Keeping It Corked
They say that sound carries in the north country, and no better example could be heard than on Monday night, when the thundering roar of a twenty-ton steam engine derailing itself as it ventured across the Manitoba/Ontario border could be heard clear across the country. The wails and screams of doomed passengers calling to the heavens for mercy had many Canadians covering their ears and more than a few wondering what might be happening to the neighbour's dog at such a late hour, but in the end there were no serious casualties to report, save for a carload of bruised egos and perhaps one party leader's head come the fall.

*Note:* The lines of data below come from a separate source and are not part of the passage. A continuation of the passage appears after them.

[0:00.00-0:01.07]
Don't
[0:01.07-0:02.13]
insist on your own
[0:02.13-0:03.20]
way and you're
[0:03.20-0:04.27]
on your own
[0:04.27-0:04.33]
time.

Yes, the wheels have fallen off the Big Blue Conservative Party Train once again, and all because the engineer was too busy uncorking the champagne.

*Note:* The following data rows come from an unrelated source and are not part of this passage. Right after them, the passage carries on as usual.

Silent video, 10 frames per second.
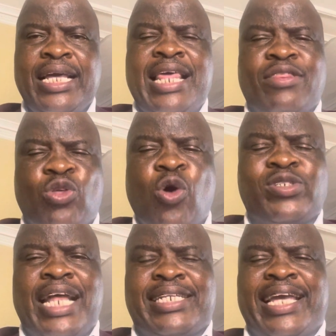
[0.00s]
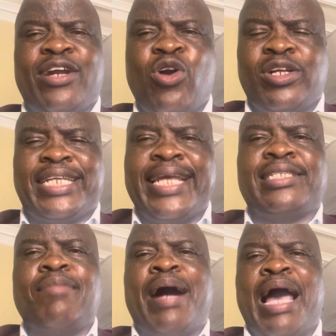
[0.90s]
There are those that cannot
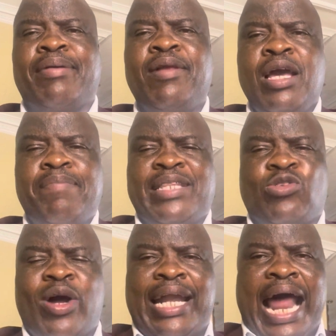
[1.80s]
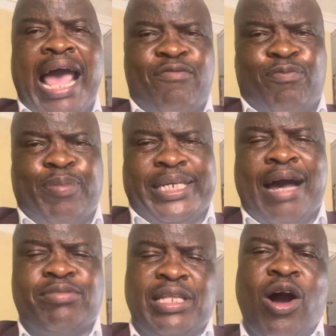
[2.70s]
read the Bible, but your life
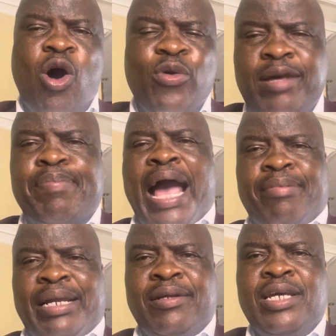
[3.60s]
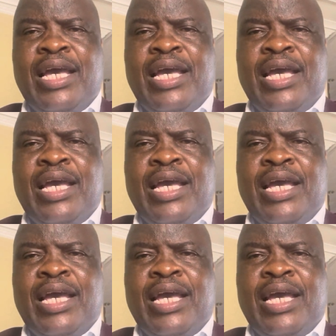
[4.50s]
becomes the only Bible.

This folks, was an election for the taking. Paul Martin could not have stoked the boiler hotter, with such volatile fuels as the sponsorship scandal, gun control, and internal Liberal mudslinging, or greased the rails any better with a thick, slippery layer of Liberal voter fatigue...and that was all before the train ever left the station. At each and every whistle stop, he did his fighting prime ministerial best to bend over and present as big a target as possible for his opponents to kick with impunity, coming across as a dithering, apologetic fool who never quite knew what his top priority was, other than that he had a lot of them and they all involved considerable hand waving to explain.
Ignoring all sage advice to govern when you have the opportunity, he called an election at the worst time, with no momentum, and then proceeded to do everything in his power to get anybody but a Liberal elected. And while someone must have pulled him aside at the G8 summit to suggest he might like to aim somewhere other than his own foot if he wanted to be nibbling lobster canapés come next year's get-together, his campaign down the final stretch might be described as only workmanlike had it not been made to look like the Charge of the Light Brigade by his first four weeks of ineptitude.
So, if you're Stephen Harper, what do you do? For the most part you keep your mouth shut, stick to basic policy, and let your opponent implode under a sea of missteps, bad quotes, and a decades old public record that frames any political promise in that damning question: "You had ten years, why didn't you do it already?"
Which is what he and the Conservatives did, at least for awhile, and one can only wonder at the quantity of antacids and tranquilizers consumed by Conservative handlers while keeping their charges on message and away from a serious foot and mouth spasm that had so plagued Reformers and Alliance candidates and generally convinced anyone east of Thunder Bay that they're nothing more than the Klan in cheap pinstripes.
And it was working...oh, was it working. With two weeks to go, polls showed not only a Conservative minority being as sure a bet as finding Adrienne Clarkson on a circumpolar tour, but that they had all the momentum they needed to snatch a majority and bring the party out of the western wheat fields and into power on Parliament Hill.
Then...well, then they got cocky.
Anyone who had half a brain should have seen it coming over a month ago when the Conservative Party critic for official languages, Scott Reid started musing that coast-to-coast bilingual services ought to be reconsidered, which to many Canadians is a bit like floating the idea of selective puppy slaughter. Every spin doctor, PR rep, and candidate's aide-de-camp should have been immediately issued emergency rolls of duct tape and twine with strict orders to slap tape over any mouth that so much as mumbled something other than a fully cleared policy statement, or bind any finger that tried to get cute with a keyboard.
But with polling numbers acting like a snoot full of nitrous oxide somebody did get cute and sent out the now famous "Martin Supports Child Porn" memo, a little faux pas that probably has a Conservative intern handling polling duties in Nunavut by now. Then Harper seemed to think that the last week of the election was a good time to not only revisit bilingualism, but also demonstrate to one and all that the mature, intelligent leader they were starting to take a shine to didn't have a clue about the content of the very Act he was talking about.
Then, somehow, the Liberals got hold of a piece of film with Conservative Randy White saying "to heck with the courts" while suggesting there should be checks and balances to the Charter of Rights and Freedoms, and generally providing hot-winded oxygen to the Liberal attack ad fire. Why the Conservative brain trust allowed White to be filmed in the first place is anyone's guess, but it left Harper flapping his gums in defense, contradicting but defending his MP at the same time, and putting one more nail in the "hidden agenda" coffin the Conservatives seemed intent on building and burying themselves in during the final days of the campaign.
Keeping their mouths shut for ten more days: that's all that stood between Stephen Harper and the keys to 24 Sussex Drive, and possibly a guaranteed, long-term stay to boot. This election was such a gimme only an idiot could lose it once another idiot had called it. It was in the bag, fait accompli, sewn up, put to bed, over, done, and finished, with nothing left to do but pop some champagne.